Si planteamos el debate en el otro sentido, nos encontramos ante el mismo dilema: si tener una actitud negativa frente a la ciencia puede ser causa o efecto de falta de cultura científica entendida como ignorancia. Al hilo de lo anterior, deberíamos matizar a qué nos referimos al hablar de actitud negativa ya que, desde el desconocimiento al rechazo absoluto, hay un abanico tanto de posibilidades como de posiciones. Pero dejando ésto de lado, y centrándonos en la equiparación planteada, igualmente nos damos cuenta de que la relación no se debería limitar a lo que en un principio nos sugiere. Dicho de otro modo, la falta de cultura científica o la ignorancia del conocimiento científico bien podría ser un punto de partida válido para acercarse a éste último: lo que consideramos problema, puede ser una posible solución para cambiar la actitud negativa de las personas ajenas al interés científico.
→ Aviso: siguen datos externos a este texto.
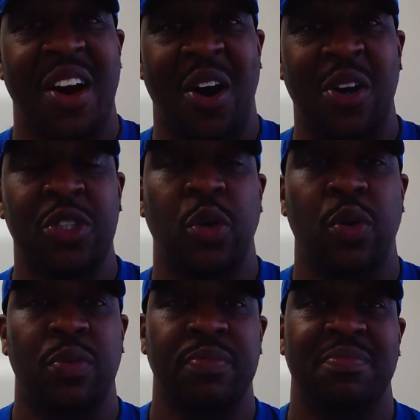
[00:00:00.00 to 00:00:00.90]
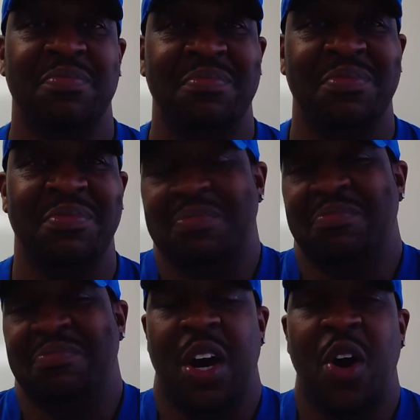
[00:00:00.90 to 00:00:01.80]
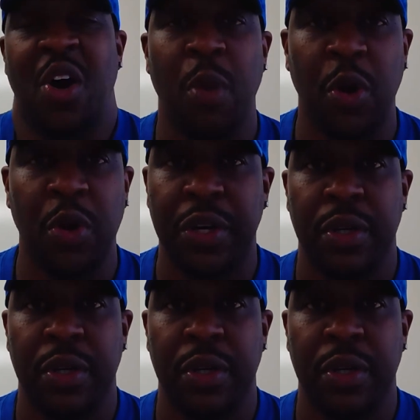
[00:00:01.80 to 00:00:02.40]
also a homeownerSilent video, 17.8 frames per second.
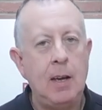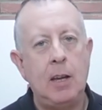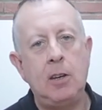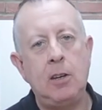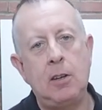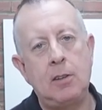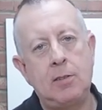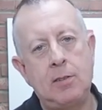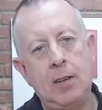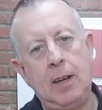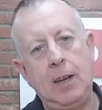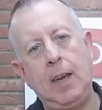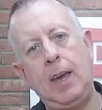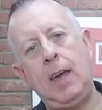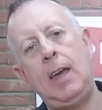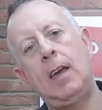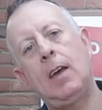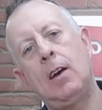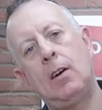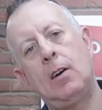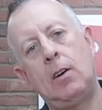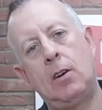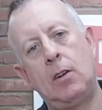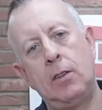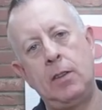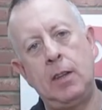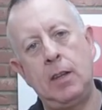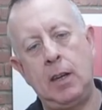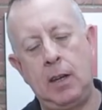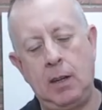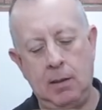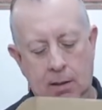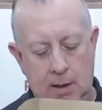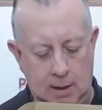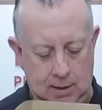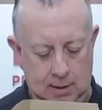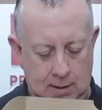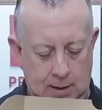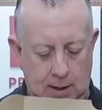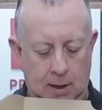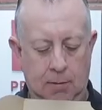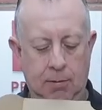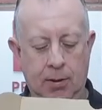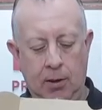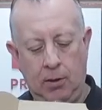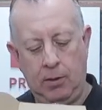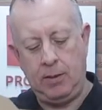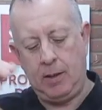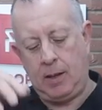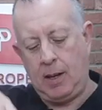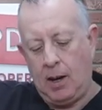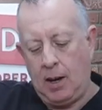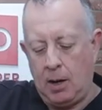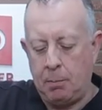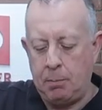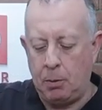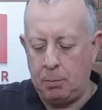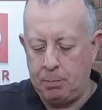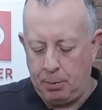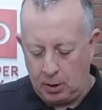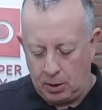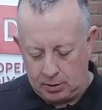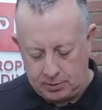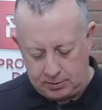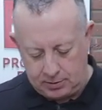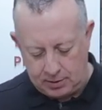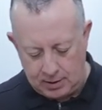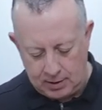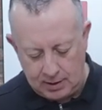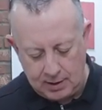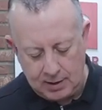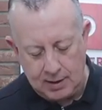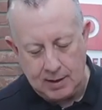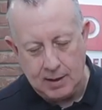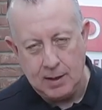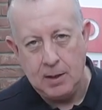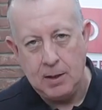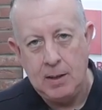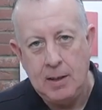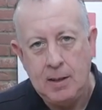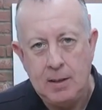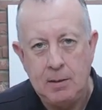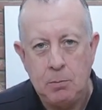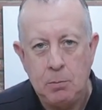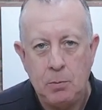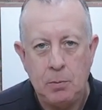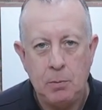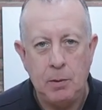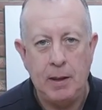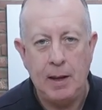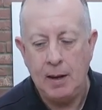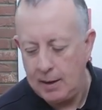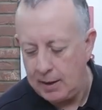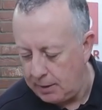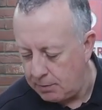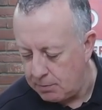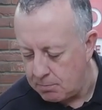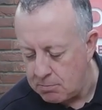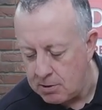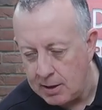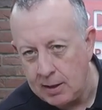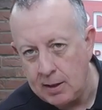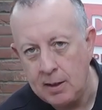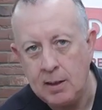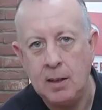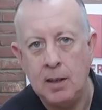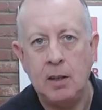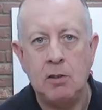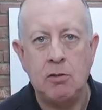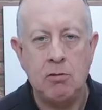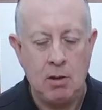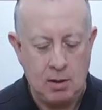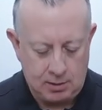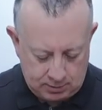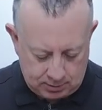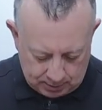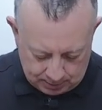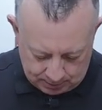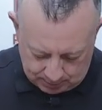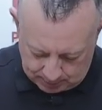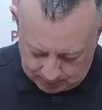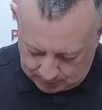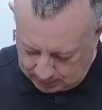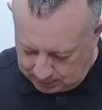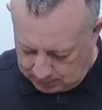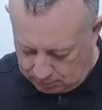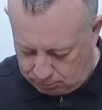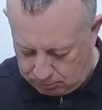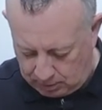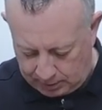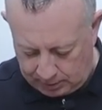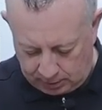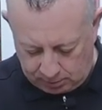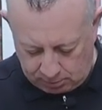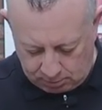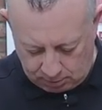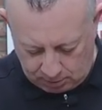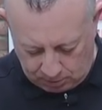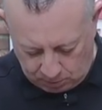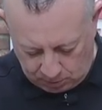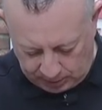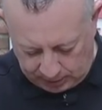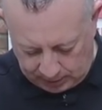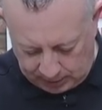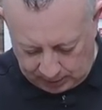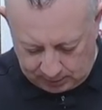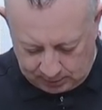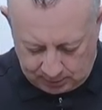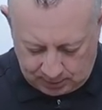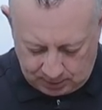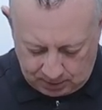And you can see here on the, even on the cardboard box, without even reading the instructions, so they just run you through what you need to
Todo esto, si en el origen de esa actitud negativa no se esconde una reticencia (también lícita hasta cierto punto, por qué no) hacia la ciencia entendida como institución o poder.


En conclusión, está claro que ninguna de las equiparaciones entre cultura científica y la actitud hacia las ciencias deben ser contundentes en su planteamiento. Tal y como nos mostraba el apartado analizado de la tesis de Lázaro, la clave está en enfocar el debate en el significado que adquiere los conceptos tratados según el contexto utilizado y en admitir la complejidad de los posibles planteamientos. Impulsar la cultura científica es fundamental para que que se genere un debate sano y fructífero acerca del avance científico y tecnológico, sin que esto se limite a un intento de cambio de actitud de la población en su heterogenea relación con la ciencia.